Swedish national registry for bleeding disorders
Bleeding disorders are diseases that gives an increased tendency for bleeding. These diseases are usually hereditary and the most common bleeding disorders are hemophilia A, B and von Willebrand’s disease.
Hemophilia A and B are relatively rare inherited bleeding disorders that causes problems with the blood’s ability to clot. In the severe forms of hemophilia, there is no or very low levels of the missing clotting factor.
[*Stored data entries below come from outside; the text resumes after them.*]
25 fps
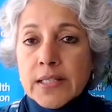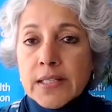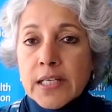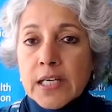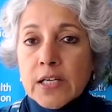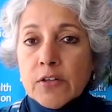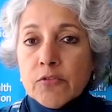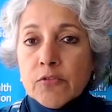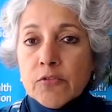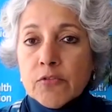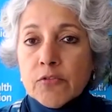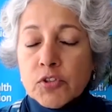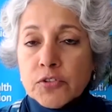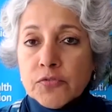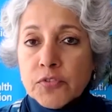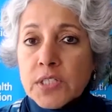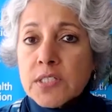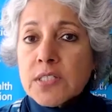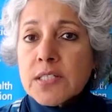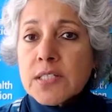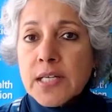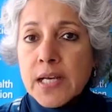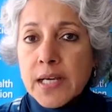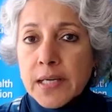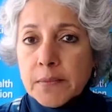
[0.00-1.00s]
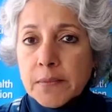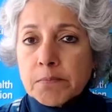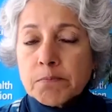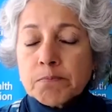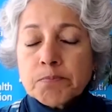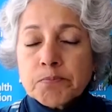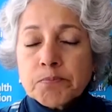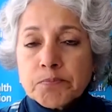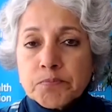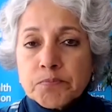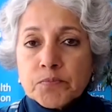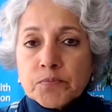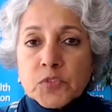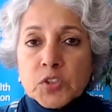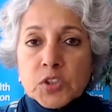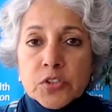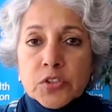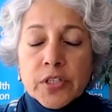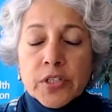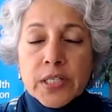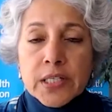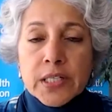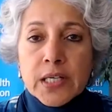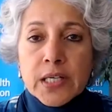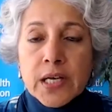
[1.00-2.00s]
think, for the first time,
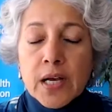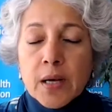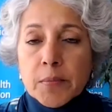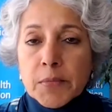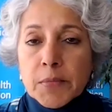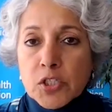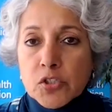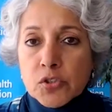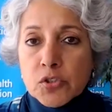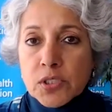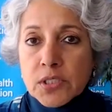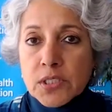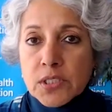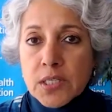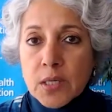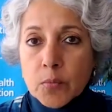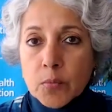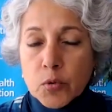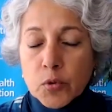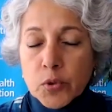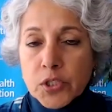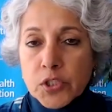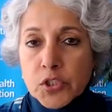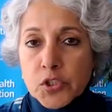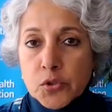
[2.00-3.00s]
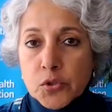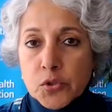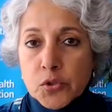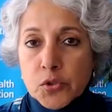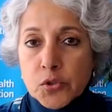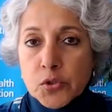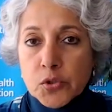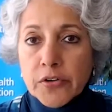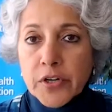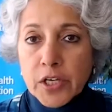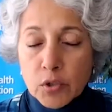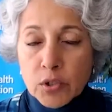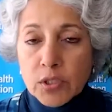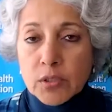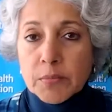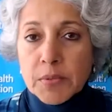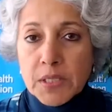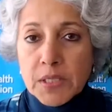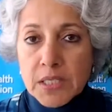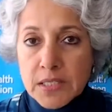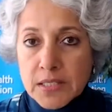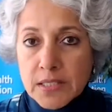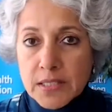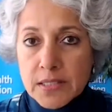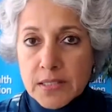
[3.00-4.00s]
really coming to the WHO on a regular
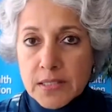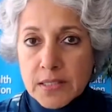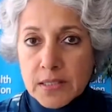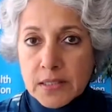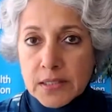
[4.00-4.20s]
basis.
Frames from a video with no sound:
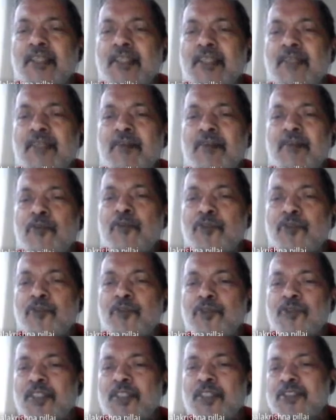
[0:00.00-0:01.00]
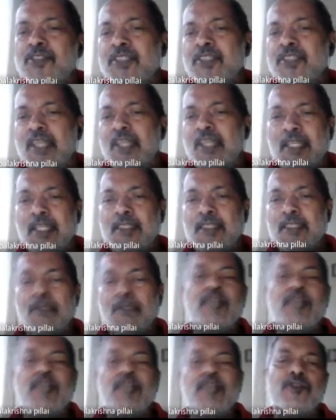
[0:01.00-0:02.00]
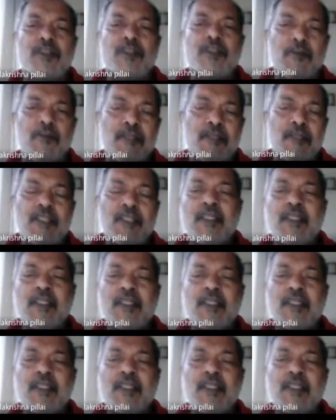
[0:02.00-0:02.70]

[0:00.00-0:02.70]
they will move towards the conduction band. So there will be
Hemophilia A and B affect almost exclusively men, while women are carriers. In hemophilia A there is decreased level of clotting factor VIII and in Hemophilia B factor IX. Hemophilia A is more common than Hemophilia B.
In von Willebrand’s disease, men and women are at equal risk of having the disease. von Willebrand’s disease means lack of or defective von Willebrand factor.
These bleeding disorders occurs in three different degrees of severity: severe, moderate, or mild form. In its severe form, the disease is usually detected during the first two years of life and give rise to prophylactic therapy with so-called coagulation or clotting factor concentrate, drugs which are administered as injections often several times every week.
The purpose of the national registry is to get a good follow-up of this limited group of patients who receive a costly treatment often life-long and to improve quality of care. The most important measures when evaluating the treatment is the occurrence of bleeds per year, joint injuries, which is the late effect of previous joint bleeding and which is measured functionally with so-called joint scores, which is a physical examination performed by a physiotherapist.